Would anyone but a child of 5 actually believe that you could build a major swimming facility right on the ocean's edge for less than $20 million?
Come on. This is the same state that built a rusting money vacuum called Aloha Stadium and cur-rently is reconstructing the world's most expensive softball field. And those were on dry land.
But Mayor Jeremy Harris' pro-Natatorium forces somehow bamboozled six out of nine members of the City Council into approving a "complete renovation" of the venerable war memorial for the bargain basement price of $11 million.
There's always a certain amount of self-deception that goes into approving a major building project, whether it's a highway or a bus stop. Everyone knows that the figures thrown out during the approval phase are fanciful hopeful guesses designed mainly to win the public over. You don't want to come up with a number that is going to make people's eyes pop out of their heads. The trick is to float a figure that is vaguely believable to help folks take that first, crucial psychological step of getting on board the project. Once they are on board, then you can crank up the volume ... slowly.
That's not what happened with the Natatorium. The $11 million figure seemed on the high side from the get-go. Especially during a down economy and double especially for a project of marginal worth. As I've said before, there was a time when building a swimming pool near the ocean made sense, back in the days before the Army Corps of Grumpy and Quarrelsome Engineers was around to hassle you about currents, tides, reef life and the joys of building on a sand foundation. Today, you can't pitch a tent on the beach without conducting an environmental impact study and getting personal approval of Al Gore.
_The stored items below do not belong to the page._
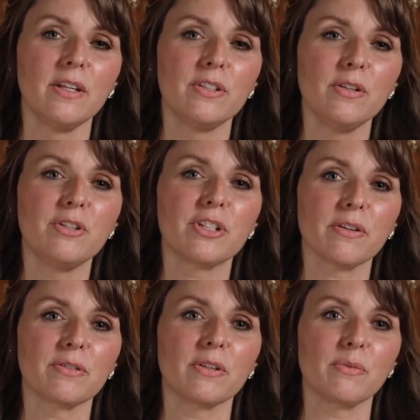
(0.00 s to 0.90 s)
two
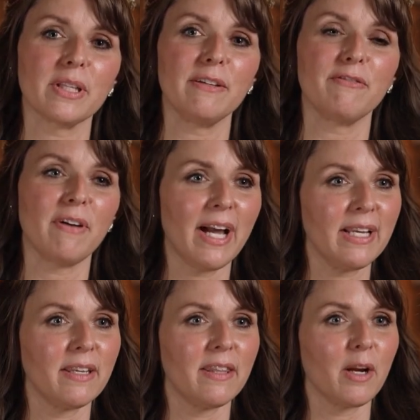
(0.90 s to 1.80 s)
children really
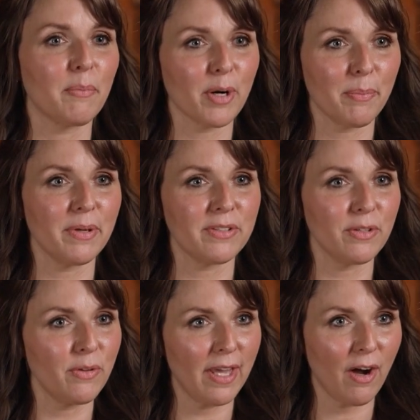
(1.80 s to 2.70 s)
find their purpose,
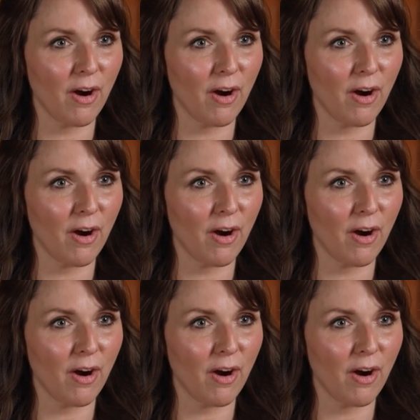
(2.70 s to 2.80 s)
who they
NEVERTHELESS, enough Council members fell for the Natatorium restoration fiction to approve it. Then, instead of slowly raising the price tag based on all kinds of "unforeseen" problems, the winning bidder already has cranked up the price to more than $18 million. That's enough money to choke a horse and, apparently, Council Chairman Mufi Hannemann, who thinks the whole deal might need to be reevaluated.
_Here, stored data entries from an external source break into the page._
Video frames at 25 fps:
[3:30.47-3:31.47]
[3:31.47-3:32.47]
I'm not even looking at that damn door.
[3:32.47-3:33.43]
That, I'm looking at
I was stunned, not by the less-than-surprising revelation that the price nearly doubled, but at the honesty of the builder to 'fess up so early in the game.
I have no idea how this will turn out. But I know this: if the Natatorium is renovated, it will be nothing like what most people think it will be. It won't be the Natatorium of the old days with kids splashing in the ocean and then playing in the pool. It will be a concession you'll probably have to pay to enter and its day-to-day operations will have nothing to do with the memory of veterans. Tourists will avoid it, because they don't fly 3,000 miles to get in a pool any more than we'd fly to Chicago to see a coconut tree.
I again cast my vote for renovating the memorial archway and returning the beach to its natural state. The purpose of the memorial is for people to pause and remember those who gave their lives for our country. You can do that by saving the dramatic arch. You don't need a swimming pool, hamburger stand and volleyball court.
Some say tearing down the memorial will cost as much as renovating it. Maybe. But the renovation is just the beginning of endless costs of upkeep (see: Aloha Stadium rust repair bill). The beauty of tearing it down is that you only have to do it once.
Charles Memminger, winner of
National Society of Newspaper Columnists
awards in 1994 and 1992, writes "Honolulu Lite"
Monday, Wednesday and Friday.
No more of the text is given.